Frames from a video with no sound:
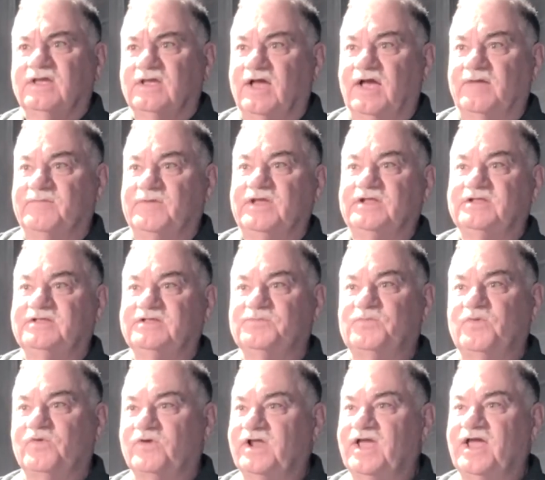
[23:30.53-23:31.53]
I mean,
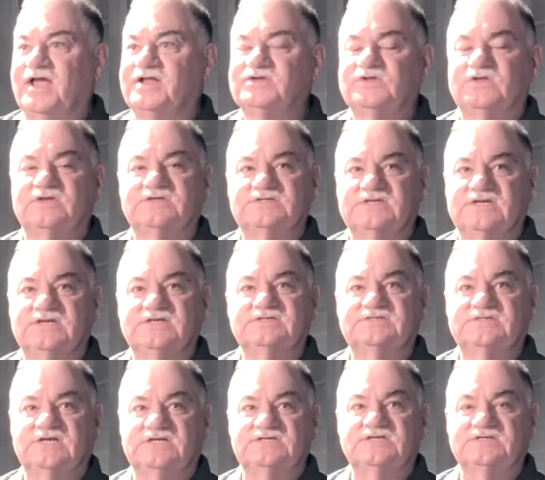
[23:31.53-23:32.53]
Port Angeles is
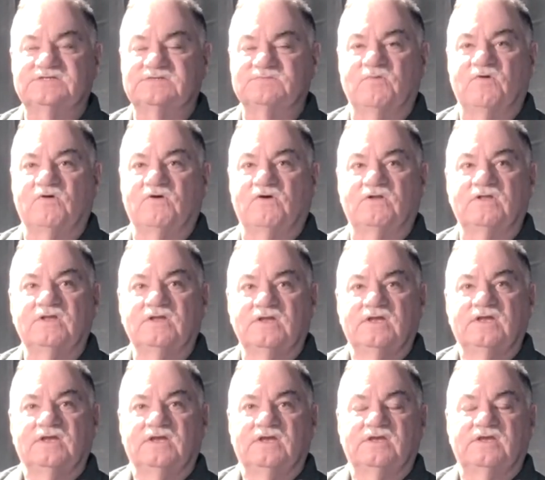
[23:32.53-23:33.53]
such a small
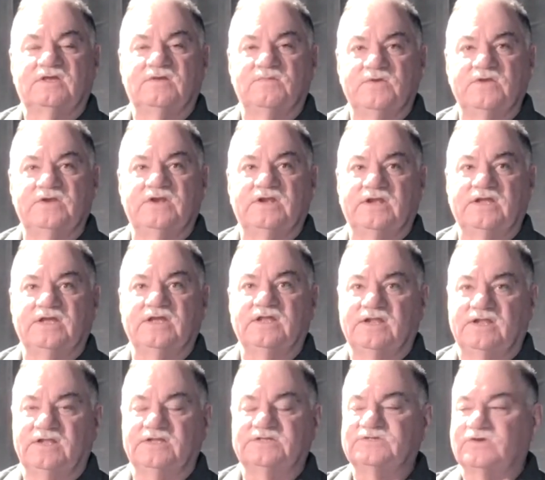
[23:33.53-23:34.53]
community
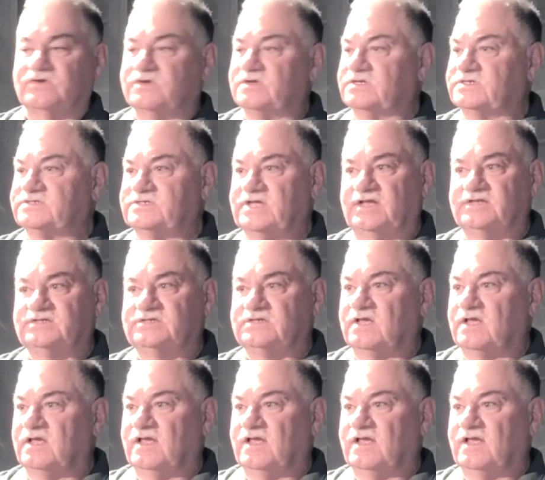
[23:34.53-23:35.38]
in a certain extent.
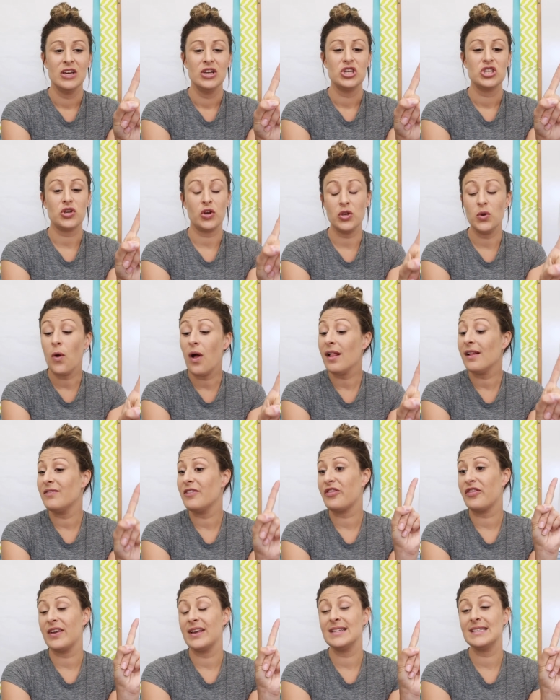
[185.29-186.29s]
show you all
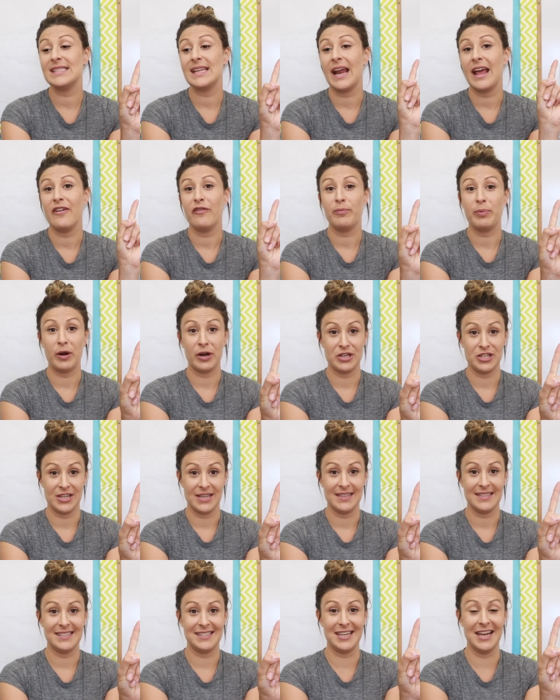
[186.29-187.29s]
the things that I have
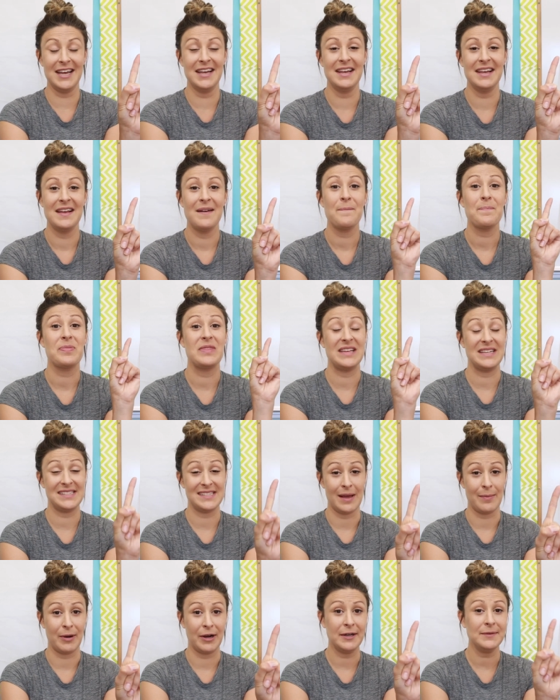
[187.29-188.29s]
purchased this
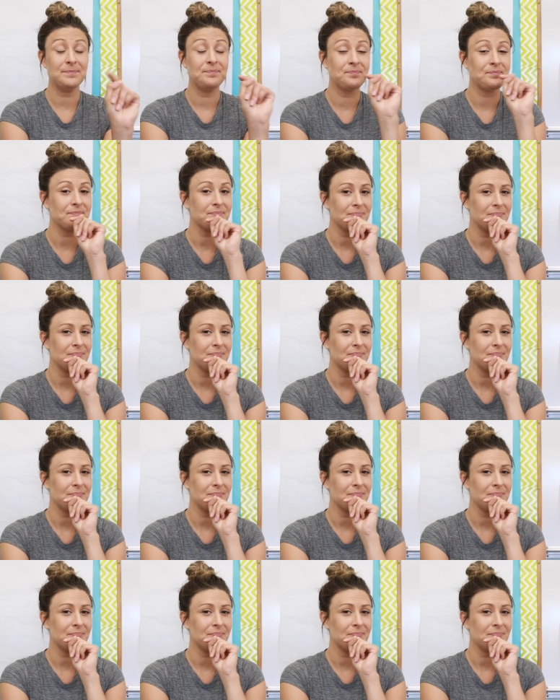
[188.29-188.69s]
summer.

___

Problem requirements:
The data must be repeated exactly. Any pictures in it are to be left out.

Exercise response:
Frames from a video with no sound:
[23:30.53-23:31.53]
I mean,
[23:31.53-23:32.53]
Port Angeles is
[23:32.53-23:33.53]
such a small
[23:33.53-23:34.53]
community
[23:34.53-23:35.38]
in a certain extent.
[185.29-186.29s]
show you all
[186.29-187.29s]
the things that I have
[187.29-188.29s]
purchased this
[188.29-188.69s]
summer.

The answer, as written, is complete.